» Saved data entries:

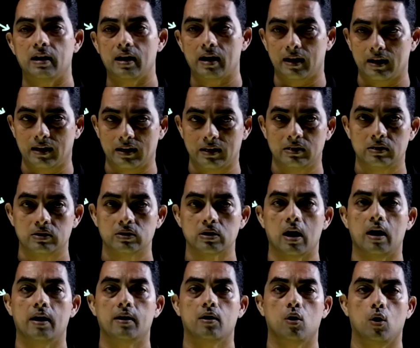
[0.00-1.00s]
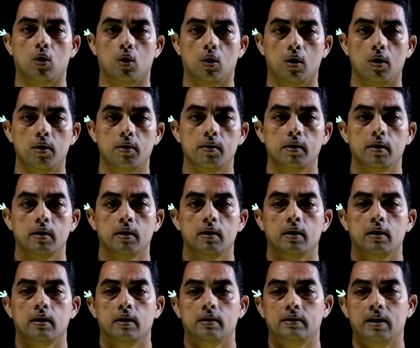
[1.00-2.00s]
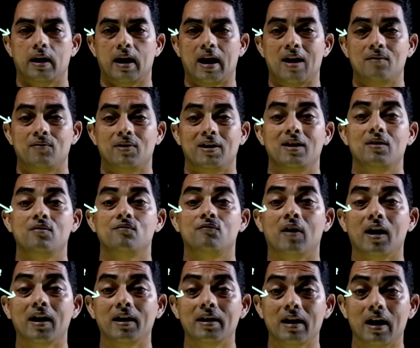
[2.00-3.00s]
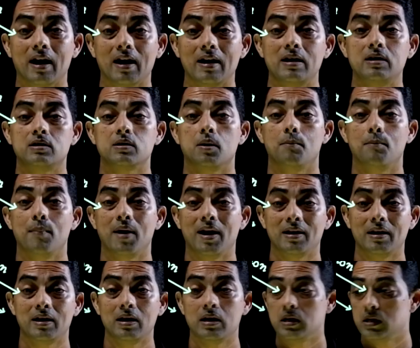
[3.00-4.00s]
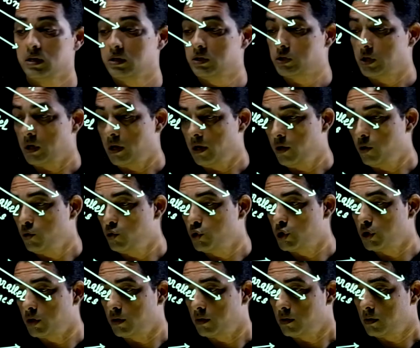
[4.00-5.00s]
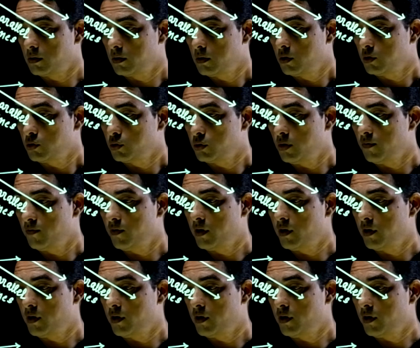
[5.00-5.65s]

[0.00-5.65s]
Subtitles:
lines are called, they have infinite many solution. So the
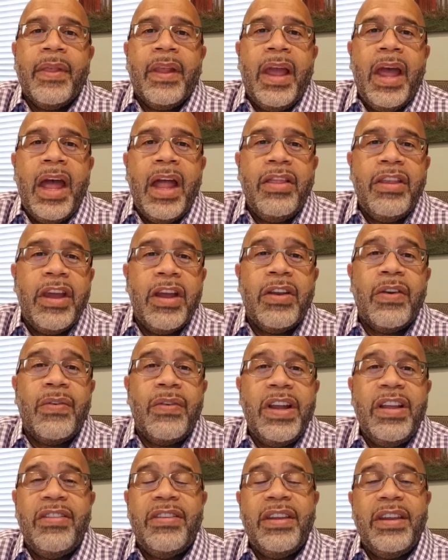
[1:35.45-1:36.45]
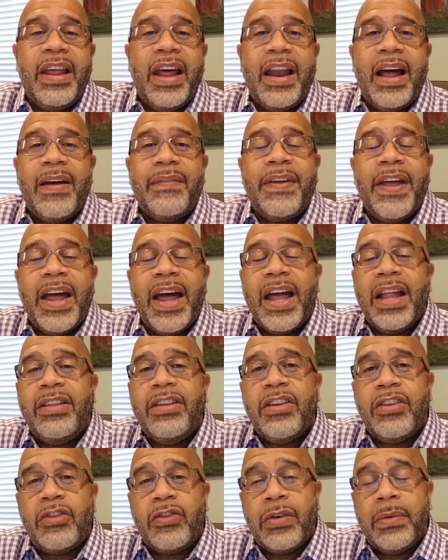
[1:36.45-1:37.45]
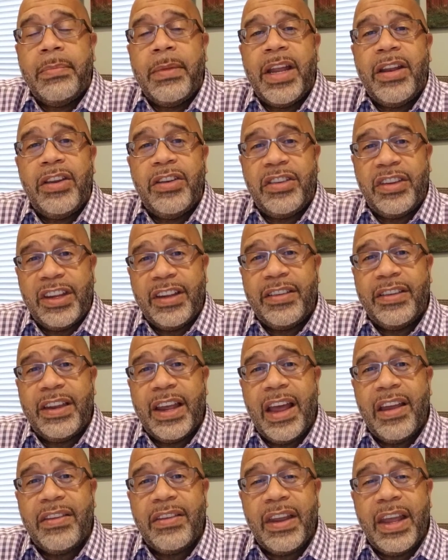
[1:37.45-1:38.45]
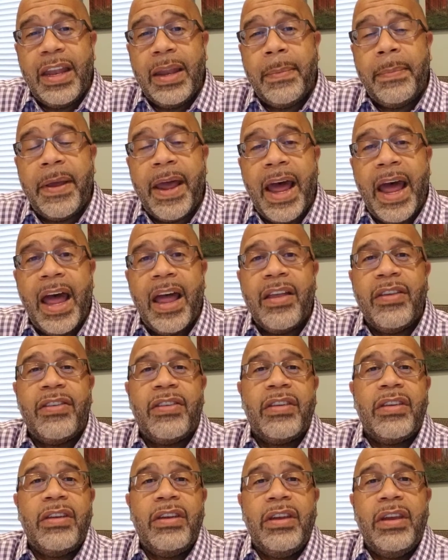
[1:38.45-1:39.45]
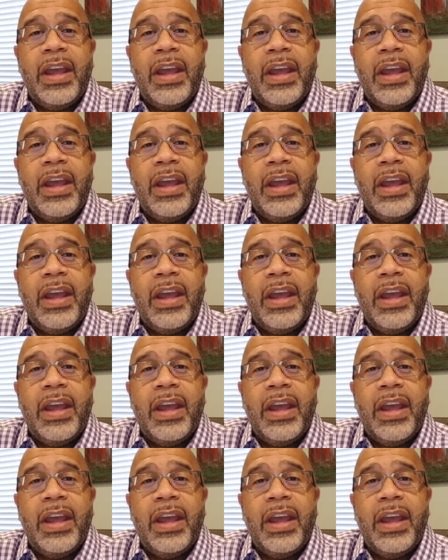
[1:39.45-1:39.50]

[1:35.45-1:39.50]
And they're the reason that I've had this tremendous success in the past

» ASSIGNED TASK: For the records above, give every line again exactly and skip the pictures.

» SOLUTION TO THE PROBLEM:
[0.00-1.00s]
[1.00-2.00s]
[2.00-3.00s]
[3.00-4.00s]
[4.00-5.00s]
[5.00-5.65s]

[0.00-5.65s]
Subtitles:
lines are called, they have infinite many solution. So the
[1:35.45-1:36.45]
[1:36.45-1:37.45]
[1:37.45-1:38.45]
[1:38.45-1:39.45]
[1:39.45-1:39.50]

[1:35.45-1:39.50]
And they're the reason that I've had this tremendous success in the past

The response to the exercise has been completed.